The role of region in reporting of science is unclear and may have to do with differential research methods capacity and the use of English as a native language. For example, other methodological papers have shown better reporting in non-Chinese reports, compared to those from China, [31] and in North American and UK reports, compared to Scandinavia and other countries [25]. In this study, North American and European studies were more likely to have progression criteria reported.

Source of funding also influences reporting, sometimes in favour of industry-funded trials or non-industry-funded trials [27, 32, 33]. In this study, we did not find any association between funding and reporting of progression criteria.

Even though other studies have noted better reporting of pharmacological intervention studies, [34] we did not find any association.

Sample size justification in pilot studies is a subject of debate. While it is generally agreed that a calculation is not always required, there must be a reason for including a particular number of people in a study for ethical, scientific, and economic reasons. The literature includes numerous approaches to estimating sample size which we considered to all be some form of justification [12, 13, 35]. A complete absence of justification or using the sample size from a previous study were both considered inadequate.

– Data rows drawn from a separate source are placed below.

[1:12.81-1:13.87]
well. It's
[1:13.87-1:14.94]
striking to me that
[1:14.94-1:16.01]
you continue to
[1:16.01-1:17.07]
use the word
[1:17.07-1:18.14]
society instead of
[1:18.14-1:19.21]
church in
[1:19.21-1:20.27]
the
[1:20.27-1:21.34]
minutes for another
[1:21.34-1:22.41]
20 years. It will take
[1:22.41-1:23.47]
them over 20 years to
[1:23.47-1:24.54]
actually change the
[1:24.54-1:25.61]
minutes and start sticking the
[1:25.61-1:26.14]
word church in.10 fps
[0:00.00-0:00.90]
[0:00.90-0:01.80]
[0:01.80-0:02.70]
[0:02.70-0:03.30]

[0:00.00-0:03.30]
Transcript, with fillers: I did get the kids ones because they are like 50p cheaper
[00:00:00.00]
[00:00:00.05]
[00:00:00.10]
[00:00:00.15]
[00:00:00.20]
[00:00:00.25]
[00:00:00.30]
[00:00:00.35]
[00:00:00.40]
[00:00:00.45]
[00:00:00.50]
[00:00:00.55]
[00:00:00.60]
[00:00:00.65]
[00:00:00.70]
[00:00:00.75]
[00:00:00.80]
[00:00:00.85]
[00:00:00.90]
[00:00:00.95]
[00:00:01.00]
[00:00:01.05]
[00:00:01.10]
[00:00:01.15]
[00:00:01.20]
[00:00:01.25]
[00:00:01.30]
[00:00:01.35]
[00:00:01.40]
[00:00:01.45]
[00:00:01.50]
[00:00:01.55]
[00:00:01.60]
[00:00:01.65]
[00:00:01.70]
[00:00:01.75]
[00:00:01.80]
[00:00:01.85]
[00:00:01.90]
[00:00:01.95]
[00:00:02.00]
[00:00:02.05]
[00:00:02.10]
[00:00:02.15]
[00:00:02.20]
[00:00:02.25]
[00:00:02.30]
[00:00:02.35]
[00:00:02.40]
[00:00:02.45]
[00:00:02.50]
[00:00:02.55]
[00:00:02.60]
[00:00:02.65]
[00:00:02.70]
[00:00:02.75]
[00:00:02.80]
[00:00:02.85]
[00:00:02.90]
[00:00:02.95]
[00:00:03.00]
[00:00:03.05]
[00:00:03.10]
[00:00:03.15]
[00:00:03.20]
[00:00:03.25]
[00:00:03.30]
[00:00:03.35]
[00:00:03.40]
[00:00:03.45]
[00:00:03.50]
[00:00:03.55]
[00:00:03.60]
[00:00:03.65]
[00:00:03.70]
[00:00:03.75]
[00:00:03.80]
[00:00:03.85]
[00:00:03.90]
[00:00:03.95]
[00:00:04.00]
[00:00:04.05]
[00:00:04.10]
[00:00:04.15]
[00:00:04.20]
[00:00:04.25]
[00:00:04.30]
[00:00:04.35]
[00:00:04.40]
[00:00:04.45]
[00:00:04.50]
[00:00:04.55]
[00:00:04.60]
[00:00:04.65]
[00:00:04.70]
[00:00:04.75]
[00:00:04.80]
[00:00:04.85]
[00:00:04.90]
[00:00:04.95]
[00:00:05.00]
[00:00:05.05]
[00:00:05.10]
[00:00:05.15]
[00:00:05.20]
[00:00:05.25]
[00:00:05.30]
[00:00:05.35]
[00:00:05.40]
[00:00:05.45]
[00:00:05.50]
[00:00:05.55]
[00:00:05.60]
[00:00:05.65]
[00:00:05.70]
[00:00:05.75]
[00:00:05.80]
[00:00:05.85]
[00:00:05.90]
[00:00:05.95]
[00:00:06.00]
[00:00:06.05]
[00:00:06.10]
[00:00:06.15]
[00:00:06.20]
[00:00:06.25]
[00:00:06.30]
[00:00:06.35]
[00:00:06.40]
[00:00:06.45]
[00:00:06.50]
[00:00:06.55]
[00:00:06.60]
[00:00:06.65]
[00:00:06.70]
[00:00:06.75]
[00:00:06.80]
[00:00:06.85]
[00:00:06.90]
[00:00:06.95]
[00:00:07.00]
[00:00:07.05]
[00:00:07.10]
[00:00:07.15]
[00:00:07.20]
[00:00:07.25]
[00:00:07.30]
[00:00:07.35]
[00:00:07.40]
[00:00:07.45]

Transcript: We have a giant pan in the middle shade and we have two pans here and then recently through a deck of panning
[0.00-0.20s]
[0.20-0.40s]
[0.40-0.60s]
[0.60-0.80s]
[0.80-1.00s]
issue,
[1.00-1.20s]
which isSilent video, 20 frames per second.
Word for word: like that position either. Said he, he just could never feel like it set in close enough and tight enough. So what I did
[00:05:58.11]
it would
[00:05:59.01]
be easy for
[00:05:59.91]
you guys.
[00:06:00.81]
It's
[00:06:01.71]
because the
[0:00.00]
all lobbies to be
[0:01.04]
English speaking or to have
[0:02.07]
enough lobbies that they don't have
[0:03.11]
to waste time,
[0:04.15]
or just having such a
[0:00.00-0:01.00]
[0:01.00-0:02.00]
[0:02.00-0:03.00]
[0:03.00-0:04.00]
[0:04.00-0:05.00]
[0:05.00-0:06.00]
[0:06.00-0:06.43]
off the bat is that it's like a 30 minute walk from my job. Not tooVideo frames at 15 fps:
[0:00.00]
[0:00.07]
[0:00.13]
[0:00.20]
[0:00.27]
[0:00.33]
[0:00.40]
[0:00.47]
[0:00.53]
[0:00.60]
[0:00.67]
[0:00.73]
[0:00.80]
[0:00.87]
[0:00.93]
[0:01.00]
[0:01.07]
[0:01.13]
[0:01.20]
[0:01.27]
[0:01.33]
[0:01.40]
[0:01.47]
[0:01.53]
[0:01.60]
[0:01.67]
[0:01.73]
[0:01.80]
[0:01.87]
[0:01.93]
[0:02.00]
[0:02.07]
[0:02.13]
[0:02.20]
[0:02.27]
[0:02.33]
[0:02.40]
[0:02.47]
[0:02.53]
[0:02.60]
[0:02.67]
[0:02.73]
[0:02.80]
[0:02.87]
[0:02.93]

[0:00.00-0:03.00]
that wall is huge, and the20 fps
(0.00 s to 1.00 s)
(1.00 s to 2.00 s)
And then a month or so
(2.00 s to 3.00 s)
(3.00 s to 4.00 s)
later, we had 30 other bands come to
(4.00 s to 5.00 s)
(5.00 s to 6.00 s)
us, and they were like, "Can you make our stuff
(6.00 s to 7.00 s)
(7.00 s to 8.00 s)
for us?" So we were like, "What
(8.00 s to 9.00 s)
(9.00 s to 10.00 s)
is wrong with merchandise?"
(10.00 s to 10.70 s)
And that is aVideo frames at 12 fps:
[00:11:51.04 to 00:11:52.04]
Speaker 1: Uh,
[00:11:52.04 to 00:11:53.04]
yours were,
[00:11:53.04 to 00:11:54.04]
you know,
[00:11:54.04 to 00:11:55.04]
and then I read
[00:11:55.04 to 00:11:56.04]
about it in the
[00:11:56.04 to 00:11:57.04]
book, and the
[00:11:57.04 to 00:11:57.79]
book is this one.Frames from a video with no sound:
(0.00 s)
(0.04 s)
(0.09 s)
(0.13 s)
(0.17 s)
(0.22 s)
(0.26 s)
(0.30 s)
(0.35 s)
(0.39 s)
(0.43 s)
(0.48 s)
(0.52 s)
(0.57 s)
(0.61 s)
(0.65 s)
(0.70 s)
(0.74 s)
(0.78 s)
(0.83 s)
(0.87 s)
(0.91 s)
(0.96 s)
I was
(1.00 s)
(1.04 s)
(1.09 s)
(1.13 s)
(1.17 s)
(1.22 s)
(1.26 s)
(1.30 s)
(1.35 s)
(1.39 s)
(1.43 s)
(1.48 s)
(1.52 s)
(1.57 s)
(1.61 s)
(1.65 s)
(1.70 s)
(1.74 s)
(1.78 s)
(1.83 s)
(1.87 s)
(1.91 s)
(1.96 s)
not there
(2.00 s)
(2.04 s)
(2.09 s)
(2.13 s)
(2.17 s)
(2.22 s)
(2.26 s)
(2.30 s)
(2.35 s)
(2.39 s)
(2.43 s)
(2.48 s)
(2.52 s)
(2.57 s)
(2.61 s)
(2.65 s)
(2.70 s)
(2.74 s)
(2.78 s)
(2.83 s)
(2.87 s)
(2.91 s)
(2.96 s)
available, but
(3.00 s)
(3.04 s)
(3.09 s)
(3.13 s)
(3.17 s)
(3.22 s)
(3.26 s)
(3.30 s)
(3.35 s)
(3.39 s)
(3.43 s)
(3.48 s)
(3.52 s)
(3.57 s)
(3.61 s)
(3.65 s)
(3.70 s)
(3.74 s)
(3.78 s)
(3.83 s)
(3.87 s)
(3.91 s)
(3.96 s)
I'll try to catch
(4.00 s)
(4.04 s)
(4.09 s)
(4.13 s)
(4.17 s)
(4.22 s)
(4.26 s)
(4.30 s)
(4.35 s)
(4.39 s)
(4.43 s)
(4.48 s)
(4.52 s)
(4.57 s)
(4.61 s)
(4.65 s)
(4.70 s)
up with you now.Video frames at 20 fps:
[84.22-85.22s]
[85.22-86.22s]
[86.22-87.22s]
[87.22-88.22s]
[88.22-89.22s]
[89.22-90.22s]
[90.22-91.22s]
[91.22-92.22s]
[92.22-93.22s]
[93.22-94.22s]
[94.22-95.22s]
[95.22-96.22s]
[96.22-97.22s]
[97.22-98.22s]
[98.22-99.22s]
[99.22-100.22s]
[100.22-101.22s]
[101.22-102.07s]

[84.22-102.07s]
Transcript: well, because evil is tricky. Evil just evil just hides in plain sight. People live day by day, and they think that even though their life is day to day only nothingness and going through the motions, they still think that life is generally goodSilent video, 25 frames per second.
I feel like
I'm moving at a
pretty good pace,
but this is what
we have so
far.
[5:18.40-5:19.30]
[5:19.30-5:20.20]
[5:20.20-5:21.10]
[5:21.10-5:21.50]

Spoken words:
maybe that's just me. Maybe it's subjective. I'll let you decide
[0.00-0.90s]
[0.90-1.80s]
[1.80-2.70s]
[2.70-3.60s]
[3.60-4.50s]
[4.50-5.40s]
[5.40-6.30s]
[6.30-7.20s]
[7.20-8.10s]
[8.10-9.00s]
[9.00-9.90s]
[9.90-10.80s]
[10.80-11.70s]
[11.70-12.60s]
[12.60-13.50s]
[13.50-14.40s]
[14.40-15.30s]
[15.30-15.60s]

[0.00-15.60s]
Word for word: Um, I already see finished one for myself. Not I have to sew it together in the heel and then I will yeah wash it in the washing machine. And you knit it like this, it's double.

Previous research has shown that building pilot studies around clinical or efficacy outcomes instead of feasibility outcomes (as the main outcome) is associated with worse reporting [36]. In this study, we did not find any association between having a primary feasibility outcome and reporting progression criteria. This may be because some studies reported progression criteria based on secondary feasibility criteria, even though the primary outcome was based on a clinical/efficacy outcome.

We advise some caution in the interpretation of our findings: first, because we acknowledge the relative novelty of discussions around the use of progression criteria, their importance, and how they should be reported, and second, the absence of formal guidance or reporting standards for their use. In addition, there may be other journals that publish protocols of pilot studies that we were unaware of. However, this work adds to the growing list of methodological concerns with pilot trials [1, 9,10,11, 36] and highlights areas for improvement. Further, there may be interaction between some of the study characteristics. For example, some journals have been publishing for longer than others, and researchers in certain regions may have preferences for certain journals. In cross tabulations, we found significant associations between journal and year (no studies from PAFS in 2013 and 2014; more studies from Trials across all years) and between journal and region (BMJ Open mostly publishing from the rest of the world and Trials mostly publishing papers from Europe). These issues could be investigated further in other studies but are unlikely to be unique to pilot studies.

As such, we recommend the development of formal guidance on the design and reporting of protocols of pilot trials, and that protocols of pilot studies clearly indicate what information will inform the decision to move to a larger trial, without which the pilot does not fulfil its purpose.

Conclusion

Progression criteria are not often reported in protocols of pilot trials. There is room for the development of formal guidance and recommendations on the use of progression criteria in pilot randomised trials. Investigators should outline a list of feasibility criteria, how they will be interpreted, and how this interpretation will inform progression to a larger trial. The consequences of not using progression criteria, including ill-informed large trials, are enough justification to warrant a closer look at pilot studies with no explicit progression criteria.